ML Module

Machine learning integration utilities for PyTorch training with RadiObject data.

Factory Functions

Convenience functions for creating DataLoaders with common configurations.

`radiobject.ml.create_training_dataloader(collections, labels=None, batch_size=4, patch_size=None, num_workers=4, pin_memory=True, persistent_workers=True, transform=None, patches_per_volume=1)`

Create a DataLoader configured for training from VolumeCollection(s).

Parameters:

Name	Type	Description	Default
`collections`	`VolumeCollection \| Sequence[VolumeCollection]`	Single VolumeCollection or list for multi-modal training. Multi-modal collections are stacked along channel dimension.	required
`labels`	`LabelSource`	Label source. Can be: - str: Column name in collection's obs DataFrame - pd.DataFrame: With obs_id as column/index and label values - dict[str, Any]: Mapping from obs_id to label - Callable[[str], Any]: Function taking obs_id, returning label - None: No labels	`None`
`batch_size`	`int`	Samples per batch.	`4`
`patch_size`	`tuple[int, int, int] \| None`	If provided, extract random patches of this size.	`None`
`num_workers`	`int`	DataLoader worker processes.	`4`
`pin_memory`	`bool`	Pin tensors to CUDA memory.	`True`
`persistent_workers`	`bool`	Keep workers alive between epochs.	`True`
`transform`	`Callable[[dict[str, Any]], dict[str, Any]] \| None`	Transform function applied to each sample. MONAI dict transforms (e.g., RandFlipd) work directly.	`None`
`patches_per_volume`	`int`	Number of patches to extract per volume per epoch.	`1`

Returns:

Type	Description
`DataLoader`	DataLoader configured for training with shuffle enabled.

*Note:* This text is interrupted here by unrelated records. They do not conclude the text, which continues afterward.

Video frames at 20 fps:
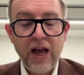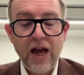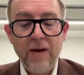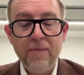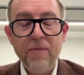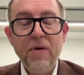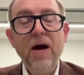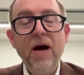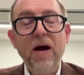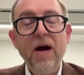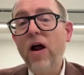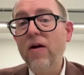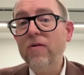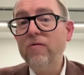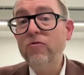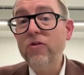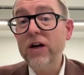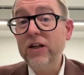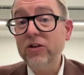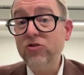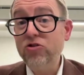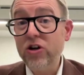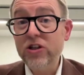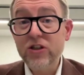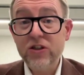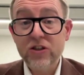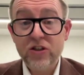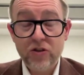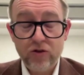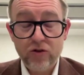and really try
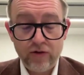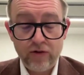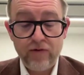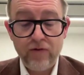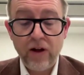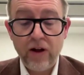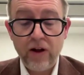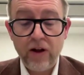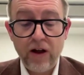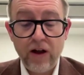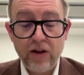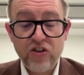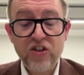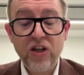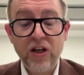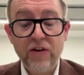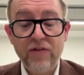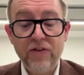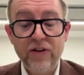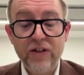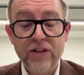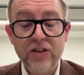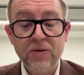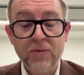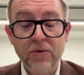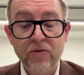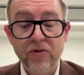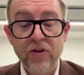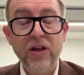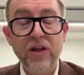to sort of surface
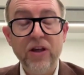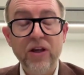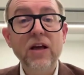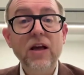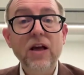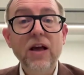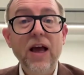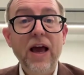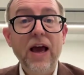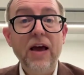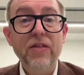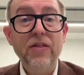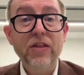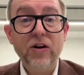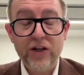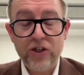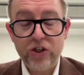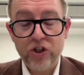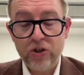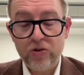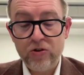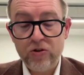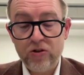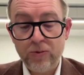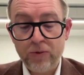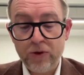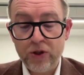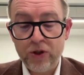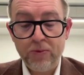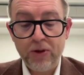some of the ethical issues
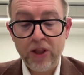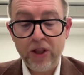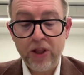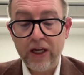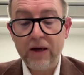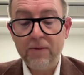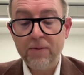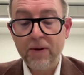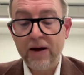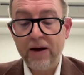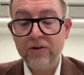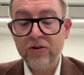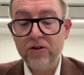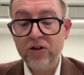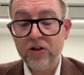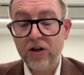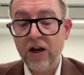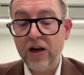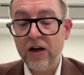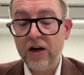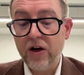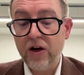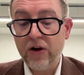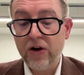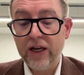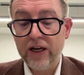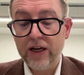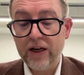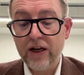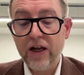that we should be thinking about and
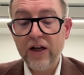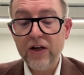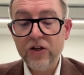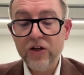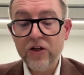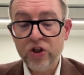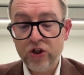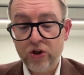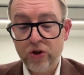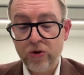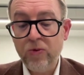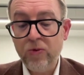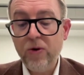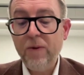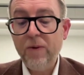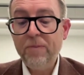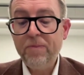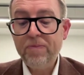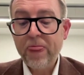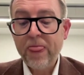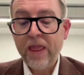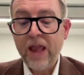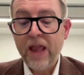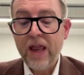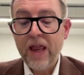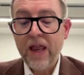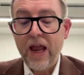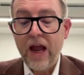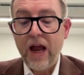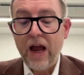looking to.
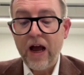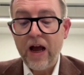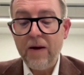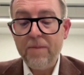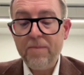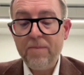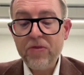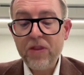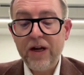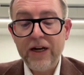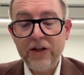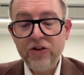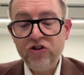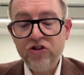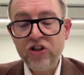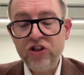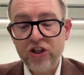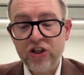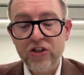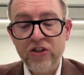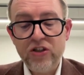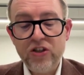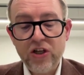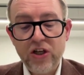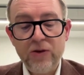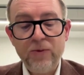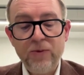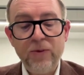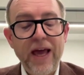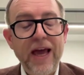The literature
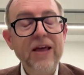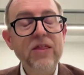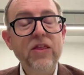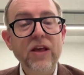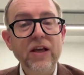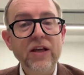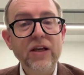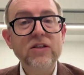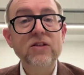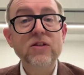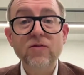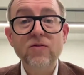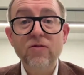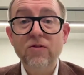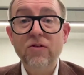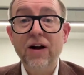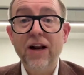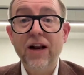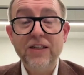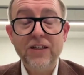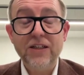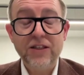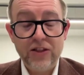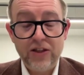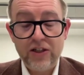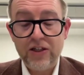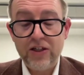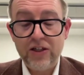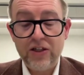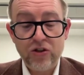concerned with ethics related to
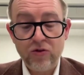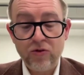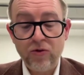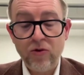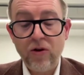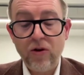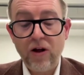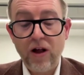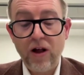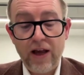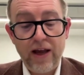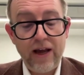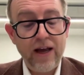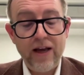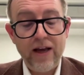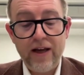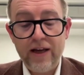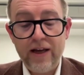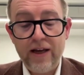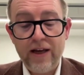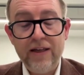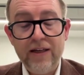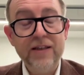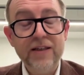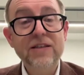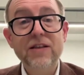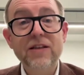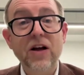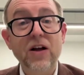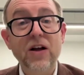the digital
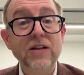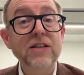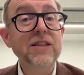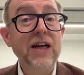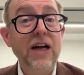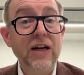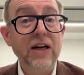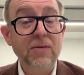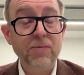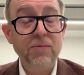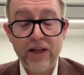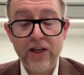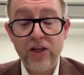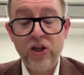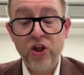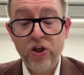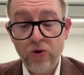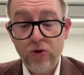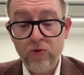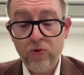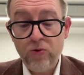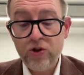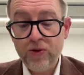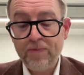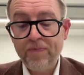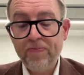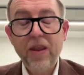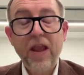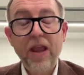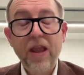is understandably huge
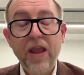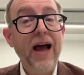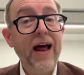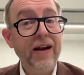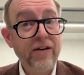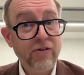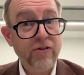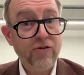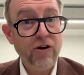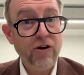and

`radiobject.ml.create_validation_dataloader(collections, labels=None, batch_size=4, patch_size=None, num_workers=4, pin_memory=True, transform=None)`

Create a DataLoader configured for validation (no shuffle, no drop_last).

Parameters:

Name	Type	Description	Default
`collections`	`VolumeCollection \| Sequence[VolumeCollection]`	Single VolumeCollection or list for multi-modal validation.	required
`labels`	`LabelSource`	Label source (see create_training_dataloader for options).	`None`
`batch_size`	`int`	Samples per batch.	`4`
`patch_size`	`tuple[int, int, int] \| None`	If provided, extract patches of this size.	`None`
`num_workers`	`int`	DataLoader worker processes.	`4`
`pin_memory`	`bool`	Pin tensors to CUDA memory.	`True`
`transform`	`Callable[[dict[str, Any]], dict[str, Any]] \| None`	Transform function applied to each sample. MONAI dict transforms work directly.	`None`

Returns:

Type	Description
`DataLoader`	DataLoader configured for validation.

Example::

from monai.transforms import Compose, NormalizeIntensityd

transform = Compose([NormalizeIntensityd(keys="image")])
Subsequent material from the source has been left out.